The Dumeys are expanding their business and are now making plaster statues. Frequently, when a church remodels, said Dumey, it will want additional statuary, either new ones or copies of existing statues, said Dumey.
But that is not easy, because few artists are making traditional plaster statues. “What we are finding is that churches can’t find angel statuary and the old Gothic gypsum-style plaster pedestals,” said Bowman-Dumey. “So Mike is making models of the old statues so we can make these available for churches and individuals.”
The old molds are long gone, so Dumey has to make his own, using original plaster statues. “We make a latex shell around the statue, Dumey said. the molds are then removed in two halves. “I then pour plaster into the mold, shaping the plaster by hand into the (folds) of the molds,” Dumey said. “I sometimes use burlap to strengthen the plaster.”
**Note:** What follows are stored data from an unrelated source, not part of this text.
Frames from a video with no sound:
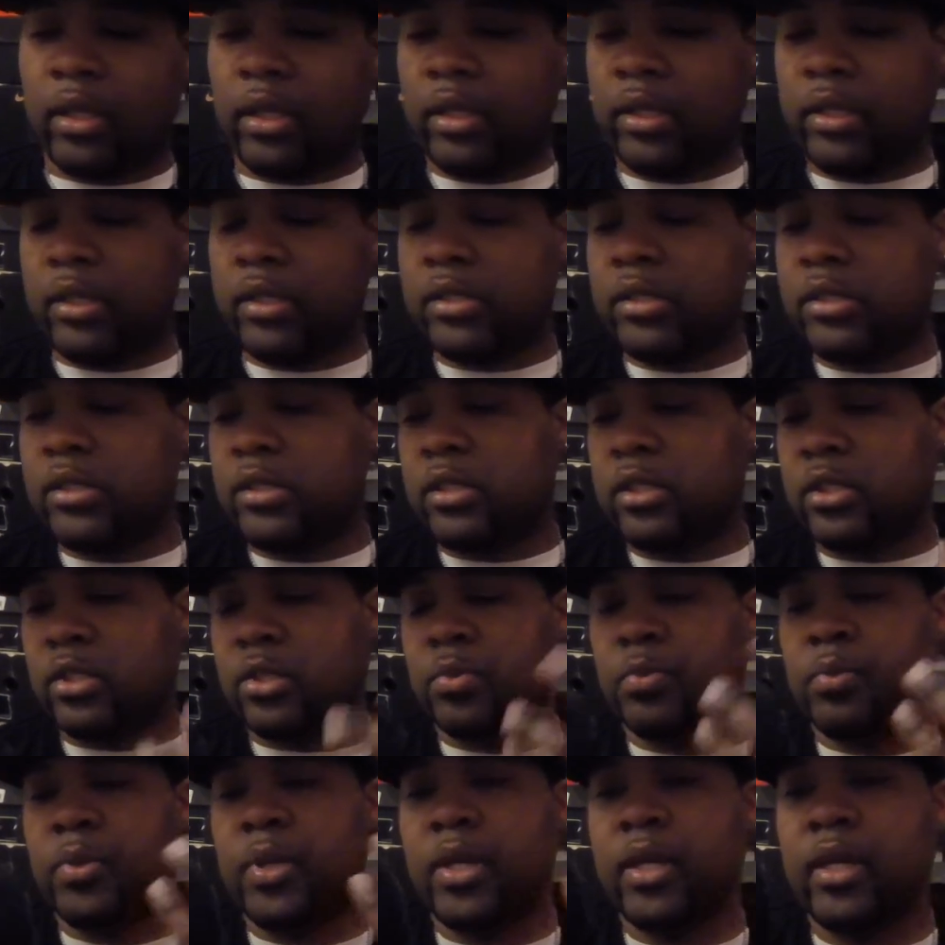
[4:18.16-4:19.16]
and this is
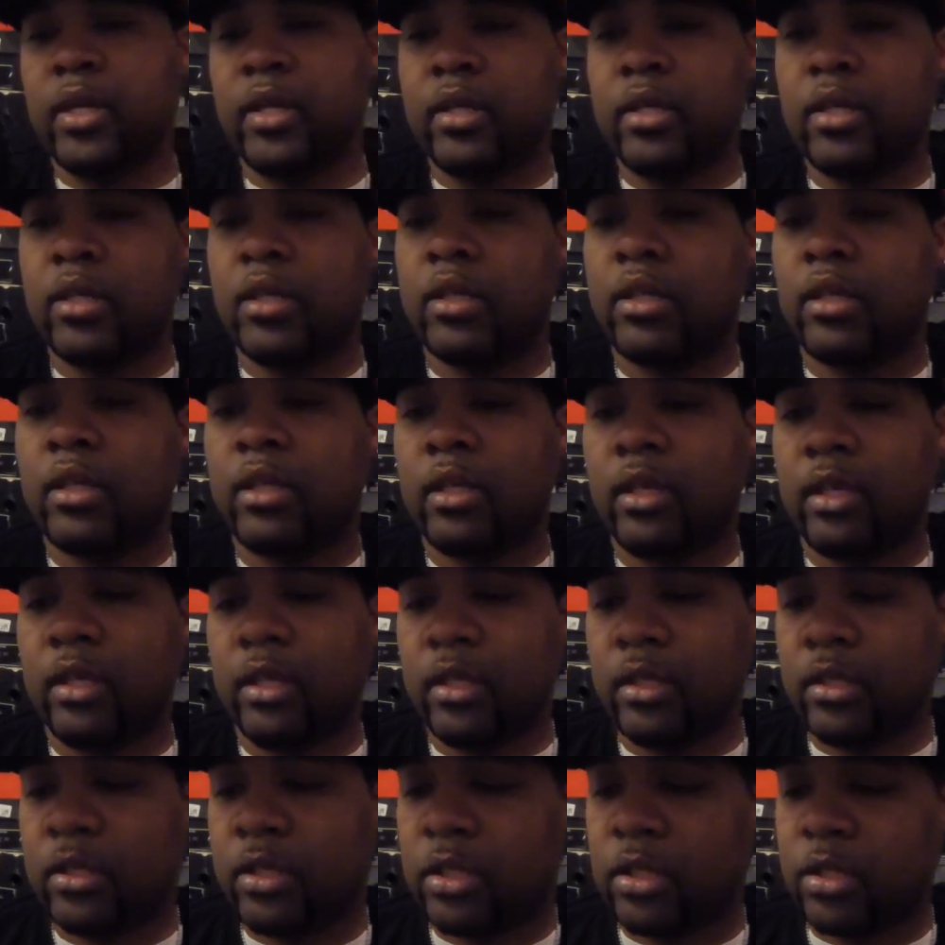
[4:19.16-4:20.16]
just me,
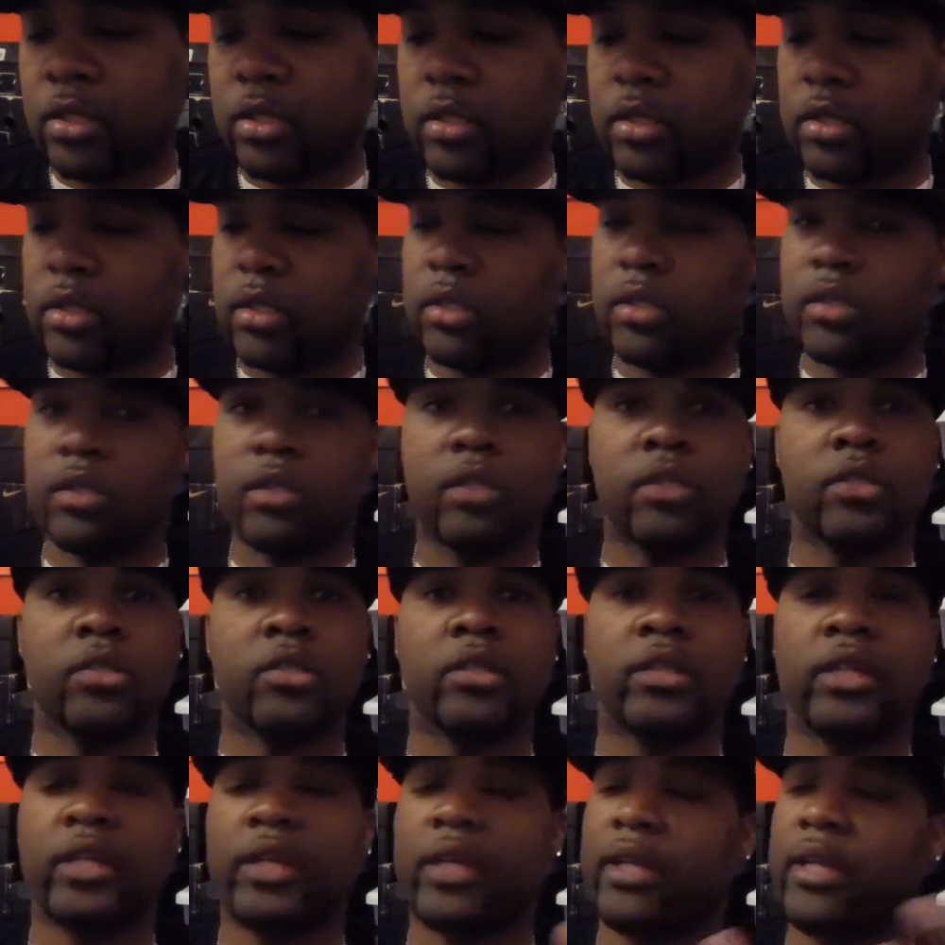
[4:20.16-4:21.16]

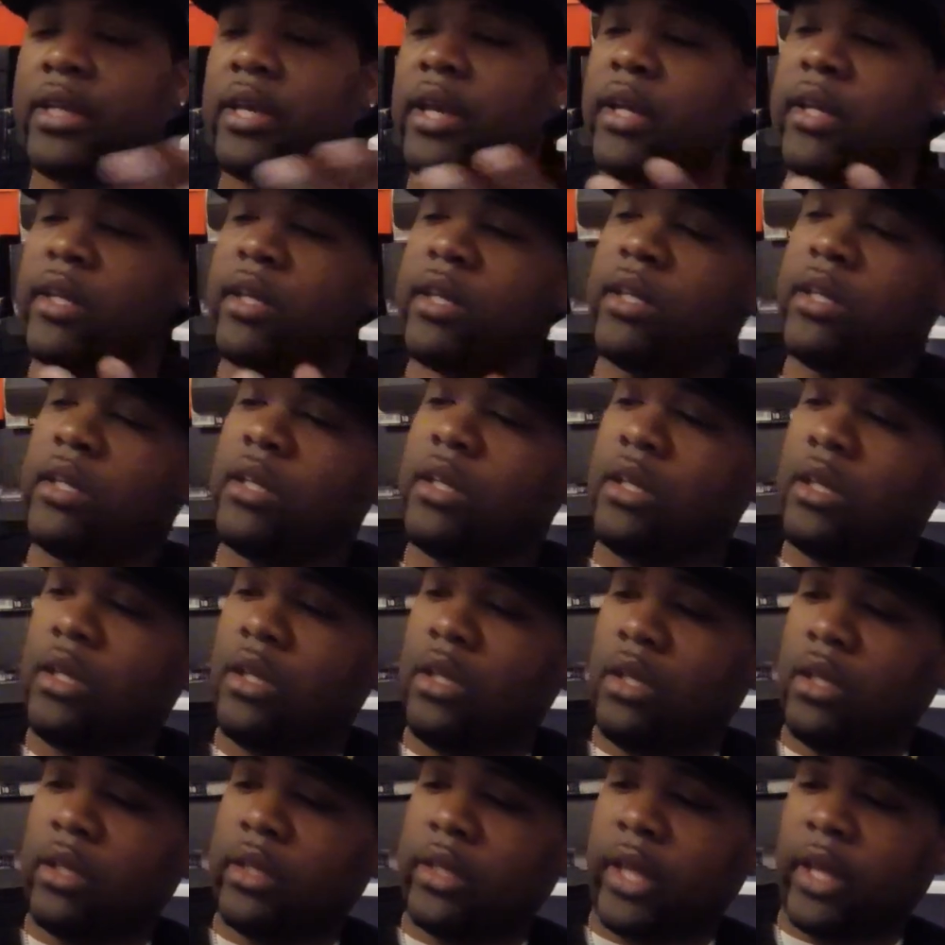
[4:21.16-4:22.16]
just looking at it,
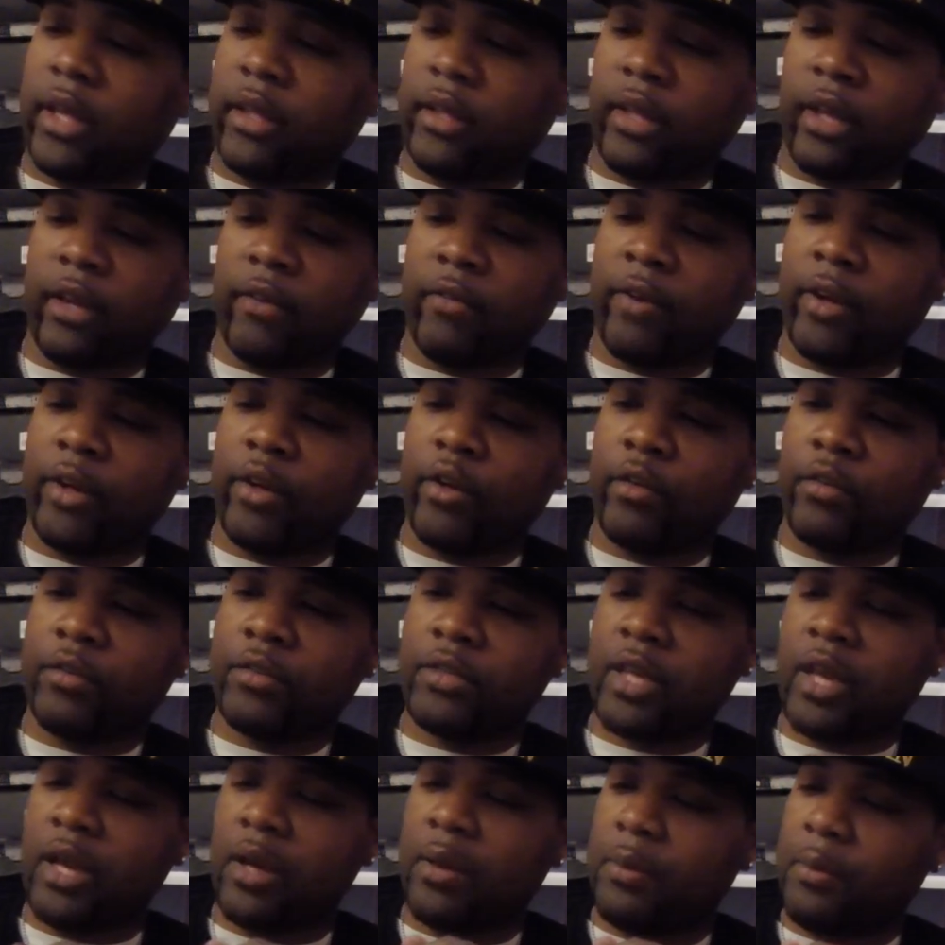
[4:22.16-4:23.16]
like right
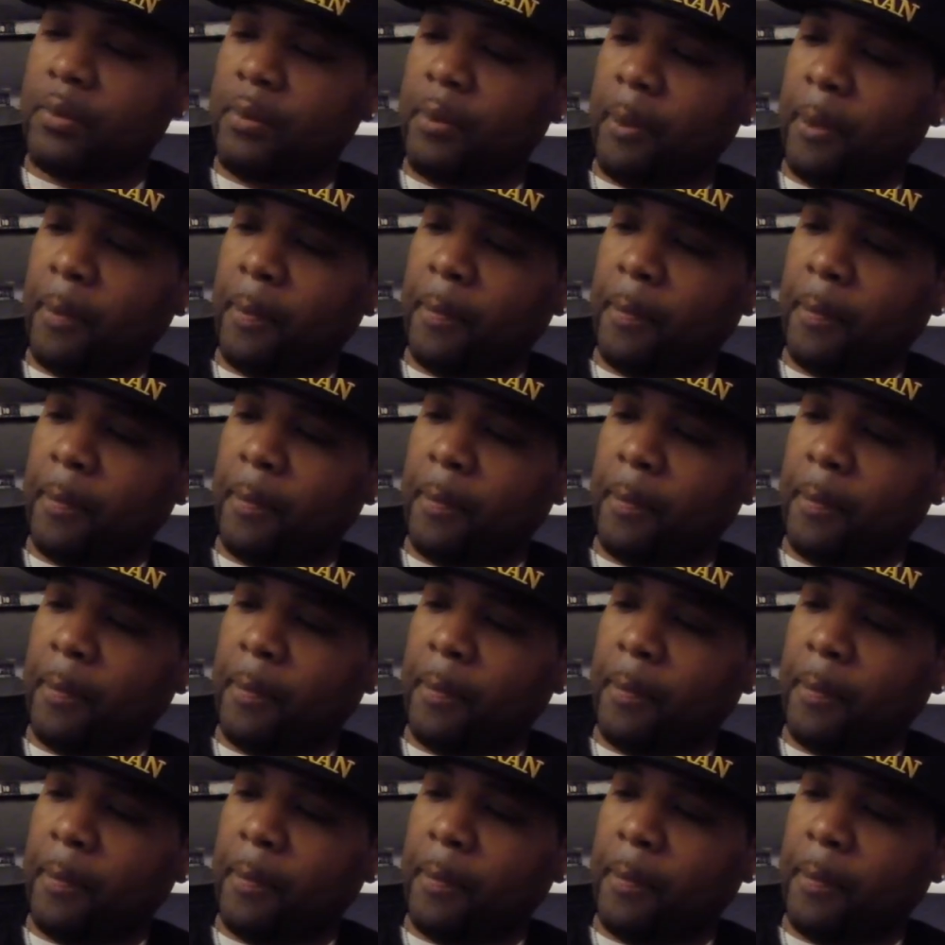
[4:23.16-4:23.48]
off top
The two halves are then joined. Once removed from the molds., the raw plaster statuary must be trimmed along the mold lines. then the statues are dried. “We dry the statues for two weeks to a month,” said Dumey. “We don’t want to rush it because we must get all the moisture out of it before we can paint.
“The gypsum plaster we use is a little harder, heavier, it’s a special statuary plaster,” Dumey said.
The statues are hollow. “If this was solid, it would probably weigh couple of hundred pounds,” said Dumey, pointing to a 3-foot-tall figure.
To improve production, the Dumey’s are in the process of custom building one or more machines that would spin the plaster molds. This would allow for faster produciton.
“You turn the mold and the gravity will push the plaster into the folds of the mold.” Dumey said.
Dumey said saving weight is critical. “I make statues that weight about 80 pounds and I’m trying to get them down to 50 to 60 pounds, since I’m hanging them about 30 feet up in the church, above people’s heads.” he said.
“Not taking any chances,” Dumey said, he will anchor the statuary with metal bars.